FAQ (Frequently Asked Questions) - Satiericon is a musical composition by Juan María Solare, scored for piano four hands and written in Worpswede and Lilienthal (Germany) in April 2002. The piece is dedicated to Jorge Pítari. Total length: 13:00.

Structure 
The work has nine pieces with these single titles (originally in English):

Why
What
Where
When
Which
Who
The unaskable question
How
Why again

 There is an allusion to Charles Ives' piece, The Unanswered Question.
 The last piece, Why again is arguably a transformed reprise of the first piece, Why.

Performances 
Single pieces have been performed first. For instance, "How" was first performed on 28 March 2004 by Anastasio Raffaele and Elena di Stefani at the Auditorium Marianum in Perugia, Italy (concert of the winners of the XVI piano competition piccole mani of the Associazione Musicale Frescobaldi).
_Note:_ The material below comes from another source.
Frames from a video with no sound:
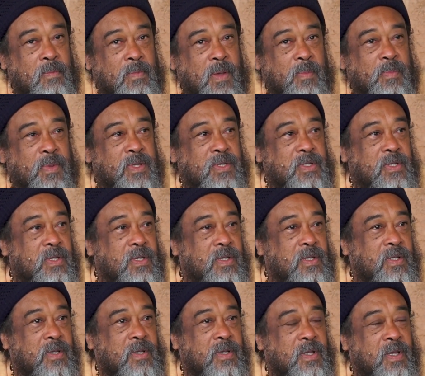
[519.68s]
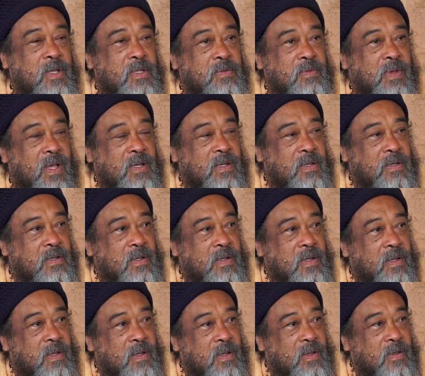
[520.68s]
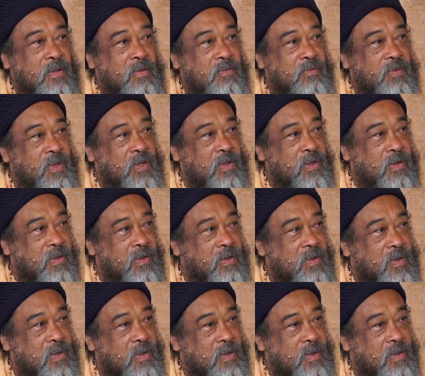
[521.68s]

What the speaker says: Papaji, there's one video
The whole cycle was first performed by Ulrike Dehning and Juan María Solare at the Community Hall (Gemeindehaus) of the church Zionskirche in Worpswede (Germany) on 10 June 2007 (cycle Orgelmusik nr. 116).

Argentine Premiere: Gonzalo Casares-Mariano De Filippis, 1 November 2008, Buenos Aires (Facultad de Derecho of the University of Buenos Aires - UBA)

Japanese Premiere: Yumiko Meguri and Yuji Takahashi, 2 November 2013 at the Salon Tessera, Sangenjaya, Tokyo, Japan.

Musical Style

As the subtitle "Satiericon" shows, this cycle of pieces is related to Dadaist composer Erik Satie.